Bab 10

7 4 2
                                    

🍒Selamat membaca🍒

Nadia akhirnya kembali ke rumah. Masih dalam wujud Aidan. Dia hafal betul di jam-jam ini Mbak sedang ke pasar dan Mama masih di gym. Papa juga sudah pergi sejak pagi meskipun sekarang hari Minggu. Nadia tidak bertanya Papa akan ke mana. Dia pikir tidak perlu merecoki urusan bisnis Papa. 

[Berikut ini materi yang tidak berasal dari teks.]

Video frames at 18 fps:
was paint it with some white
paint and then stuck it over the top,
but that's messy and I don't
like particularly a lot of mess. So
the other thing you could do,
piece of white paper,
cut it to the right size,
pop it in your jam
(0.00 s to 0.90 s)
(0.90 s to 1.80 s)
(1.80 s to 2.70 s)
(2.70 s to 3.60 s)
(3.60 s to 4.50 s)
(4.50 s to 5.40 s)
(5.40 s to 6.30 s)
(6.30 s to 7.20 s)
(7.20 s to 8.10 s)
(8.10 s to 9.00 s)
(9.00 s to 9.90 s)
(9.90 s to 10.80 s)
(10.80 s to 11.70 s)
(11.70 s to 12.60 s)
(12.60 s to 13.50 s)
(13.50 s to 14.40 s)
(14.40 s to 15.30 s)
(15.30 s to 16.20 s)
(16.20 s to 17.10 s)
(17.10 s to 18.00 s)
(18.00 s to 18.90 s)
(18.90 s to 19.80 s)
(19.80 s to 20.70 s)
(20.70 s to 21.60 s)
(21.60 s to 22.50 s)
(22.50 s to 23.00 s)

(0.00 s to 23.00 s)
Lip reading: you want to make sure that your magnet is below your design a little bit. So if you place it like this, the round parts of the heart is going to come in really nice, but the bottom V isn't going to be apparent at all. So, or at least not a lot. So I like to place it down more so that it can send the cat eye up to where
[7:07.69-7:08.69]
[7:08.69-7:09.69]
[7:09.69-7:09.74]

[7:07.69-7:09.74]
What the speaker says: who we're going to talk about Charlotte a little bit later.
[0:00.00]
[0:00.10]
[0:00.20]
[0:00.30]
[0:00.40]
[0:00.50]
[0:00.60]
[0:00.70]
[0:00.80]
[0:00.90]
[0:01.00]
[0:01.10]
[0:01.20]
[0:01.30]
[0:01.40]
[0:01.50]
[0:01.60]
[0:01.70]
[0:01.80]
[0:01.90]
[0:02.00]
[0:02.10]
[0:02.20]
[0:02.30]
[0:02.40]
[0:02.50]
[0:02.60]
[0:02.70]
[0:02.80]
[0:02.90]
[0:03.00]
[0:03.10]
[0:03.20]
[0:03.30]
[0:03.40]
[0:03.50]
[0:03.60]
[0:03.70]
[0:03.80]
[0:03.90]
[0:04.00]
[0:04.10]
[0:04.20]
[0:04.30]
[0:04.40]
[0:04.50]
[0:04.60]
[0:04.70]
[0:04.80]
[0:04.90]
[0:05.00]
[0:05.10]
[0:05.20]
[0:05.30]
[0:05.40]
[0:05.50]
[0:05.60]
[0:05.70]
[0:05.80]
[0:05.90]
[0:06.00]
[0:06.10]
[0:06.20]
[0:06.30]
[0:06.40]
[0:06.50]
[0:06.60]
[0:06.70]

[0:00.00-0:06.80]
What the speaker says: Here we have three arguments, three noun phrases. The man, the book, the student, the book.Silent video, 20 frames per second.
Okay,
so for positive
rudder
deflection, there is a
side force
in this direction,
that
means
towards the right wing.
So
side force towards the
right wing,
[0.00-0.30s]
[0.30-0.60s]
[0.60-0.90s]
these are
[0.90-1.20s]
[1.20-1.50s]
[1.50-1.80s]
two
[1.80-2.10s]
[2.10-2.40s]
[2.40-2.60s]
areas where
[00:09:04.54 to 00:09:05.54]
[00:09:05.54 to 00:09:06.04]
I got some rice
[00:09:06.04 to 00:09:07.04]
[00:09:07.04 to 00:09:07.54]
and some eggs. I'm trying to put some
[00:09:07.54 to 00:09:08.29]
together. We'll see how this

“Ai, bukain pintu,” pinta Nadia setelah Aidan menerima panggilannya. 

Tidak lama kemudian, pintu rumah terbuka. Aidan muncul dan langsung menghampiri Nadia yang menunggunya di depan pintu gerbang. Aidan segera membukakan pagar besi berwarna putih itu. 

“Ngapain kamu ke sini?” tanya Aidan. 

“Kangen rumah. Kenapa? Nggak boleh?” Nadia menimpali dengan pertanyaan bernada sedikit ketus. 

“Bukan gitu. Kalau Mama atau Mbak pulang, pasti kaget lihat kamu–Aidan, di sini,” ujar Aidan. 

Sudah lama berpisah, tetapi bukan mustahil kalau Mama dan Mbak masih bisa mengenali Aidan. Penampilan Aidan tidak berubah seluruhnya. Ada fitur-fitur wajah yang tetap sama seperti dulu. Terutama bagian bibir dan mata. Mirip sekali dengan Nadia. Orang-orang yang mengenali mereka saat kecil, pasti merasa familier melihat mereka versi remaja. 

“Mama baru pulang tengah hari. Mbak kalau hari Minggu juga lama ke pasarnya. Suka sarapan bubur dulu, minum jamu, ngerumpi, terus gosip sama tukang ikan,” ungkap Nadia panjang lebar. 

“Kalau tetangga yang lihat kamu, gi–”

Nadia menyerobot masuk sebelum Aidan menyelesaikan ucapannya. Aidan hanya bisa menghela pasrah, lalu membuntuti langkah Nadia memasuki rumah melewati ruang tamu setelah melepaskan sepatu asal-asalan. Aidan segera merapikannya karena tidak tahan melihat sesuatu yang berantakan. Sementara itu, Nadia yang mengenakan hoodie abu-abu milik Aidan, langsung menuju ke kamarnya di lantai dua. 

Aidan menyusul Nadia setelah mengunci pintu. Dia berharap Mama dan Mbak tidak akan pulang sebelum Nadia meninggalkan rumah ini. 

“Ah! Nyamannya!” Nadia spontan menghempaskan badannya di ranjang dengan seprai polos berwarna abu-abu, entah didapat dari mana. Itu bukan miliknya. 

Aidan menarik kursi belajar milik Nadia. Dia duduk di sana sambil memangku kedua tangan dan memandangi saudari kembarnya. Tiba-tiba Nadia bangkit dari posisi duduknya. Mereka saling berhadapan. 

“Apa?” tanya Aidan karena Nadia semakin mendekatkan wajahnya.

“Ya ampun!” pekik Nadia sambil memegangi kedua pipi yang tidak lain adalah miliknya sendiri. 

Nadia bisa dengan melihat wajah sendiri. Bahkan lebih jelas daripada saat bercermin. Nadia memindai seluruh wajah itu. Aidan menepisnya karena mendadak tidak nyaman. 

“Lo apain muka gue?” Nadia memicing tajam. 

Aidan menggeleng, tidak paham maksud pertanyaan Nadia. Dia tidak melakukan apa pun pada wajah itu.

“Kenapa bisa muncul jerawat begini?” Nadia menunjuk bulatan kecil di atas alis kanan. “Lo nggak pakai skincare, ya?”

Aidan menjengitkan alis yang ditunjuk oleh Nadia. Tadi pagi memang muncul benjolan kecil di sana. Dia sempat berpikir itu akibat digigit nyamuk dan memilih mengabaikannya. Selama ini, Adian belum mengalami tumbuh jerawat meskipun tidak melakukan perawatan. Hanya mencuci wajah dengan sabun muka setiap pagi dan sore hari.

“Terus ini!” Nadia memegangi ujung rambutnya yang tampak kusut. “Kenapa jadi kayak gini? Lo apain, sih?”

“Nggak aku apa-apain, Nad. Serius!” elak Aidan yang memang tidak melakukan apa pun pada wajah dan rambut Nadia, bahkan seluruh tubuhnya. Dia hanya mandi dua kali sehari.